▶ [Record extracts]

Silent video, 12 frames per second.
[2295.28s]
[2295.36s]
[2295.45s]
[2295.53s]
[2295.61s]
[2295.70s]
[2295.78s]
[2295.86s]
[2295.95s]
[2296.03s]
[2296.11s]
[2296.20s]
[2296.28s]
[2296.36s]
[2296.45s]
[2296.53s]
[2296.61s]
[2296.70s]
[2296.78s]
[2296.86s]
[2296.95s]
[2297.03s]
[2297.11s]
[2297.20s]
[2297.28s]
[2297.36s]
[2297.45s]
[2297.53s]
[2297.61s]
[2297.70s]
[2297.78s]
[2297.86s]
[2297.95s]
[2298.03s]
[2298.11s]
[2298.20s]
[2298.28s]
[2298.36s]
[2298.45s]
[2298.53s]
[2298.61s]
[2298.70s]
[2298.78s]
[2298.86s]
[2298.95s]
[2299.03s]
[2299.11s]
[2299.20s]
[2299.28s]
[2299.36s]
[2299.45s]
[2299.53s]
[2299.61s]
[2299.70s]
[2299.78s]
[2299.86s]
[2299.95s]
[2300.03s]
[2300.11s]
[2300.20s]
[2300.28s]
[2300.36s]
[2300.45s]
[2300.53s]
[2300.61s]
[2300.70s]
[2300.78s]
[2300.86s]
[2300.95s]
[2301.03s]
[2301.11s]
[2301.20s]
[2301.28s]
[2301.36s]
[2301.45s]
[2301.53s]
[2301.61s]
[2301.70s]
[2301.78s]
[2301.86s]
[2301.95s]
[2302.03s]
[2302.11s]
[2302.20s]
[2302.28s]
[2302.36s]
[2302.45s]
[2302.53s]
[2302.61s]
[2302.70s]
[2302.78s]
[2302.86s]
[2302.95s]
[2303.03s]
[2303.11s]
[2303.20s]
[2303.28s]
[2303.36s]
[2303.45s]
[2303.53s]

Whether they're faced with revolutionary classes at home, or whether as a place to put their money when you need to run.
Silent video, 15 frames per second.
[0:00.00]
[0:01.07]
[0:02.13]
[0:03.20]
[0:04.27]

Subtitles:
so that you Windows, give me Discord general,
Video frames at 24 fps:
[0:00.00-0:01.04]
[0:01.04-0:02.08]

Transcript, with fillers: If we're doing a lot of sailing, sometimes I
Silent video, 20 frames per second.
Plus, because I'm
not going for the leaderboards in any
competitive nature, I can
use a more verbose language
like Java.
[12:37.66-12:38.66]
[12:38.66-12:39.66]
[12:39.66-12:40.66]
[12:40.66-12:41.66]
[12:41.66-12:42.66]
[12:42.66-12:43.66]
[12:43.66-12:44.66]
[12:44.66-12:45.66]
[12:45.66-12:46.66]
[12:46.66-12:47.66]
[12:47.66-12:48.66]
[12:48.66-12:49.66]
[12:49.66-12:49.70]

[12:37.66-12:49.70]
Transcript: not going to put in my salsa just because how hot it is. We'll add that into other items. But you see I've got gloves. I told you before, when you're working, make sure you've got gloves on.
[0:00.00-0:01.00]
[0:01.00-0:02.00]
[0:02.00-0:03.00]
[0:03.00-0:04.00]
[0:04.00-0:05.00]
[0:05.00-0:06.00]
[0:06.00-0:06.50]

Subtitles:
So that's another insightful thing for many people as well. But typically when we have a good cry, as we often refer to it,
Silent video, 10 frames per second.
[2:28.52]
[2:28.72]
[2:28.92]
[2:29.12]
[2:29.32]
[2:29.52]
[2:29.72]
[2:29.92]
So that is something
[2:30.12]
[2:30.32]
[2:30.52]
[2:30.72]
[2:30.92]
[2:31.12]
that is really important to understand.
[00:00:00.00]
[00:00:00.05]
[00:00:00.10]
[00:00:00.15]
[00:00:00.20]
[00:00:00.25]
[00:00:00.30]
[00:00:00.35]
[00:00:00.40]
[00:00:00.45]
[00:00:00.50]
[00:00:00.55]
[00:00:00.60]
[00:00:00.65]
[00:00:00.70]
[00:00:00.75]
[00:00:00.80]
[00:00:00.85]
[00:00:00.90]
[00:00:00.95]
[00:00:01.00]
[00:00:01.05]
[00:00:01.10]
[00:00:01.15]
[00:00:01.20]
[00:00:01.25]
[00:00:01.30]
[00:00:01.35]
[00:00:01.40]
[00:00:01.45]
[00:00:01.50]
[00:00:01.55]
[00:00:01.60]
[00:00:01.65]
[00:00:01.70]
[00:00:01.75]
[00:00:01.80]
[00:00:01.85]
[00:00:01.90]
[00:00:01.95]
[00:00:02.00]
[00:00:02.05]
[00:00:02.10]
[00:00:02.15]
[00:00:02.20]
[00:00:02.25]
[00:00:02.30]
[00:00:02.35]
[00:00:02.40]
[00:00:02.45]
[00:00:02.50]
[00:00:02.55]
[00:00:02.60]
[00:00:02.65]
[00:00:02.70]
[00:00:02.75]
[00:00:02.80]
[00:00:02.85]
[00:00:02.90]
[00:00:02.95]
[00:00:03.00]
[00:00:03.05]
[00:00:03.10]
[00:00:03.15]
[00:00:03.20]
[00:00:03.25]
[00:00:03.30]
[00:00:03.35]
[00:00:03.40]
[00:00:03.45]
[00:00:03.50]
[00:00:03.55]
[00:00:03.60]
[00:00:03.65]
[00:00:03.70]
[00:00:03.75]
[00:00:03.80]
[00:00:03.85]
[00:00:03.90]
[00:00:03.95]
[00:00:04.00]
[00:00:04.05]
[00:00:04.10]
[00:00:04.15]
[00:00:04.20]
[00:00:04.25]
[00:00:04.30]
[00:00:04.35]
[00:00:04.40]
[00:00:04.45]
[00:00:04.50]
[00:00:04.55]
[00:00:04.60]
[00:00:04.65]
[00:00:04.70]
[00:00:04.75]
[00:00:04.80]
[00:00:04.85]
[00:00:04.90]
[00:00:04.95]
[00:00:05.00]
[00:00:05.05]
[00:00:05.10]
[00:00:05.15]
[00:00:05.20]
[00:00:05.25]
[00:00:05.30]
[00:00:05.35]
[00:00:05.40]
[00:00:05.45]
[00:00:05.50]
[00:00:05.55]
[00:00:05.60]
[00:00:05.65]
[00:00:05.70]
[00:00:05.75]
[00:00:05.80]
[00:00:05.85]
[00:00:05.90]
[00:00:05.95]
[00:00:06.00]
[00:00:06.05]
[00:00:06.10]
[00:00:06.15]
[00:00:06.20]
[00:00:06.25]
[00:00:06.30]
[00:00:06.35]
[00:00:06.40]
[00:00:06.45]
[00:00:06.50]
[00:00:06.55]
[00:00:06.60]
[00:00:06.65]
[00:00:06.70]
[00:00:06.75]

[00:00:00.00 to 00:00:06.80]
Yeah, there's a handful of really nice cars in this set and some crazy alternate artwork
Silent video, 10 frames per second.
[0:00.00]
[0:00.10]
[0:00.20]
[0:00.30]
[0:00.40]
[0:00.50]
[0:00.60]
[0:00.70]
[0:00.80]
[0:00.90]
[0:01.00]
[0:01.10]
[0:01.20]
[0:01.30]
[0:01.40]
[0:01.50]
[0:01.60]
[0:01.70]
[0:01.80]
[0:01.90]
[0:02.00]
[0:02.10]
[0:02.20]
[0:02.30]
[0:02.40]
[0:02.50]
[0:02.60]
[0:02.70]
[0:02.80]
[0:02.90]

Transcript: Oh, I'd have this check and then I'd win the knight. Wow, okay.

▶ [Work instructions] Extract each entry in full, exactly as given.

▶ [Written response]
Silent video, 12 frames per second.
[2295.28s]
[2295.36s]
[2295.45s]
[2295.53s]
[2295.61s]
[2295.70s]
[2295.78s]
[2295.86s]
[2295.95s]
[2296.03s]
[2296.11s]
[2296.20s]
[2296.28s]
[2296.36s]
[2296.45s]
[2296.53s]
[2296.61s]
[2296.70s]
[2296.78s]
[2296.86s]
[2296.95s]
[2297.03s]
[2297.11s]
[2297.20s]
[2297.28s]
[2297.36s]
[2297.45s]
[2297.53s]
[2297.61s]
[2297.70s]
[2297.78s]
[2297.86s]
[2297.95s]
[2298.03s]
[2298.11s]
[2298.20s]
[2298.28s]
[2298.36s]
[2298.45s]
[2298.53s]
[2298.61s]
[2298.70s]
[2298.78s]
[2298.86s]
[2298.95s]
[2299.03s]
[2299.11s]
[2299.20s]
[2299.28s]
[2299.36s]
[2299.45s]
[2299.53s]
[2299.61s]
[2299.70s]
[2299.78s]
[2299.86s]
[2299.95s]
[2300.03s]
[2300.11s]
[2300.20s]
[2300.28s]
[2300.36s]
[2300.45s]
[2300.53s]
[2300.61s]
[2300.70s]
[2300.78s]
[2300.86s]
[2300.95s]
[2301.03s]
[2301.11s]
[2301.20s]
[2301.28s]
[2301.36s]
[2301.45s]
[2301.53s]
[2301.61s]
[2301.70s]
[2301.78s]
[2301.86s]
[2301.95s]
[2302.03s]
[2302.11s]
[2302.20s]
[2302.28s]
[2302.36s]
[2302.45s]
[2302.53s]
[2302.61s]
[2302.70s]
[2302.78s]
[2302.86s]
[2302.95s]
[2303.03s]
[2303.11s]
[2303.20s]
[2303.28s]
[2303.36s]
[2303.45s]
[2303.53s]

Whether they're faced with revolutionary classes at home, or whether as a place to put their money when you need to run.
Silent video, 15 frames per second.
[0:00.00]
[0:01.07]
[0:02.13]
[0:03.20]
[0:04.27]

Subtitles:
so that you Windows, give me Discord general,
Video frames at 24 fps:
[0:00.00-0:01.04]
[0:01.04-0:02.08]

Transcript, with fillers: If we're doing a lot of sailing, sometimes I
Silent video, 20 frames per second.
Plus, because I'm
not going for the leaderboards in any
competitive nature, I can
use a more verbose language
like Java.
[12:37.66-12:38.66]
[12:38.66-12:39.66]
[12:39.66-12:40.66]
[12:40.66-12:41.66]
[12:41.66-12:42.66]
[12:42.66-12:43.66]
[12:43.66-12:44.66]
[12:44.66-12:45.66]
[12:45.66-12:46.66]
[12:46.66-12:47.66]
[12:47.66-12:48.66]
[12:48.66-12:49.66]
[12:49.66-12:49.70]

[12:37.66-12:49.70]
Transcript: not going to put in my salsa just because how hot it is. We'll add that into other items. But you see I've got gloves. I told you before, when you're working, make sure you've got gloves on.
[0:00.00-0:01.00]
[0:01.00-0:02.00]
[0:02.00-0:03.00]
[0:03.00-0:04.00]
[0:04.00-0:05.00]
[0:05.00-0:06.00]
[0:06.00-0:06.50]

Subtitles:
So that's another insightful thing for many people as well. But typically when we have a good cry, as we often refer to it,
Silent video, 10 frames per second.
[2:28.52]
[2:28.72]
[2:28.92]
[2:29.12]
[2:29.32]
[2:29.52]
[2:29.72]
[2:29.92]
So that is something
[2:30.12]
[2:30.32]
[2:30.52]
[2:30.72]
[2:30.92]
[2:31.12]
that is really important to understand.
[00:00:00.00]
[00:00:00.05]
[00:00:00.10]
[00:00:00.15]
[00:00:00.20]
[00:00:00.25]
[00:00:00.30]
[00:00:00.35]
[00:00:00.40]
[00:00:00.45]
[00:00:00.50]
[00:00:00.55]
[00:00:00.60]
[00:00:00.65]
[00:00:00.70]
[00:00:00.75]
[00:00:00.80]
[00:00:00.85]
[00:00:00.90]
[00:00:00.95]
[00:00:01.00]
[00:00:01.05]
[00:00:01.10]
[00:00:01.15]
[00:00:01.20]
[00:00:01.25]
[00:00:01.30]
[00:00:01.35]
[00:00:01.40]
[00:00:01.45]
[00:00:01.50]
[00:00:01.55]
[00:00:01.60]
[00:00:01.65]
[00:00:01.70]
[00:00:01.75]
[00:00:01.80]
[00:00:01.85]
[00:00:01.90]
[00:00:01.95]
[00:00:02.00]
[00:00:02.05]
[00:00:02.10]
[00:00:02.15]
[00:00:02.20]
[00:00:02.25]
[00:00:02.30]
[00:00:02.35]
[00:00:02.40]
[00:00:02.45]
[00:00:02.50]
[00:00:02.55]
[00:00:02.60]
[00:00:02.65]
[00:00:02.70]
[00:00:02.75]
[00:00:02.80]
[00:00:02.85]
[00:00:02.90]
[00:00:02.95]
[00:00:03.00]
[00:00:03.05]
[00:00:03.10]
[00:00:03.15]
[00:00:03.20]
[00:00:03.25]
[00:00:03.30]
[00:00:03.35]
[00:00:03.40]
[00:00:03.45]
[00:00:03.50]
[00:00:03.55]
[00:00:03.60]
[00:00:03.65]
[00:00:03.70]
[00:00:03.75]
[00:00:03.80]
[00:00:03.85]
[00:00:03.90]
[00:00:03.95]
[00:00:04.00]
[00:00:04.05]
[00:00:04.10]
[00:00:04.15]
[00:00:04.20]
[00:00:04.25]
[00:00:04.30]
[00:00:04.35]
[00:00:04.40]
[00:00:04.45]
[00:00:04.50]
[00:00:04.55]
[00:00:04.60]
[00:00:04.65]
[00:00:04.70]
[00:00:04.75]
[00:00:04.80]
[00:00:04.85]
[00:00:04.90]
[00:00:04.95]
[00:00:05.00]
[00:00:05.05]
[00:00:05.10]
[00:00:05.15]
[00:00:05.20]
[00:00:05.25]
[00:00:05.30]
[00:00:05.35]
[00:00:05.40]
[00:00:05.45]
[00:00:05.50]
[00:00:05.55]
[00:00:05.60]
[00:00:05.65]
[00:00:05.70]
[00:00:05.75]
[00:00:05.80]
[00:00:05.85]
[00:00:05.90]
[00:00:05.95]
[00:00:06.00]
[00:00:06.05]
[00:00:06.10]
[00:00:06.15]
[00:00:06.20]
[00:00:06.25]
[00:00:06.30]
[00:00:06.35]
[00:00:06.40]
[00:00:06.45]
[00:00:06.50]
[00:00:06.55]
[00:00:06.60]
[00:00:06.65]
[00:00:06.70]
[00:00:06.75]

[00:00:00.00 to 00:00:06.80]
Yeah, there's a handful of really nice cars in this set and some crazy alternate artwork
Silent video, 10 frames per second.
[0:00.00]
[0:00.10]
[0:00.20]
[0:00.30]
[0:00.40]
[0:00.50]
[0:00.60]
[0:00.70]
[0:00.80]
[0:00.90]
[0:01.00]
[0:01.10]
[0:01.20]
[0:01.30]
[0:01.40]
[0:01.50]
[0:01.60]
[0:01.70]
[0:01.80]
[0:01.90]
[0:02.00]
[0:02.10]
[0:02.20]
[0:02.30]
[0:02.40]
[0:02.50]
[0:02.60]
[0:02.70]
[0:02.80]
[0:02.90]

Transcript: Oh, I'd have this check and then I'd win the knight. Wow, okay.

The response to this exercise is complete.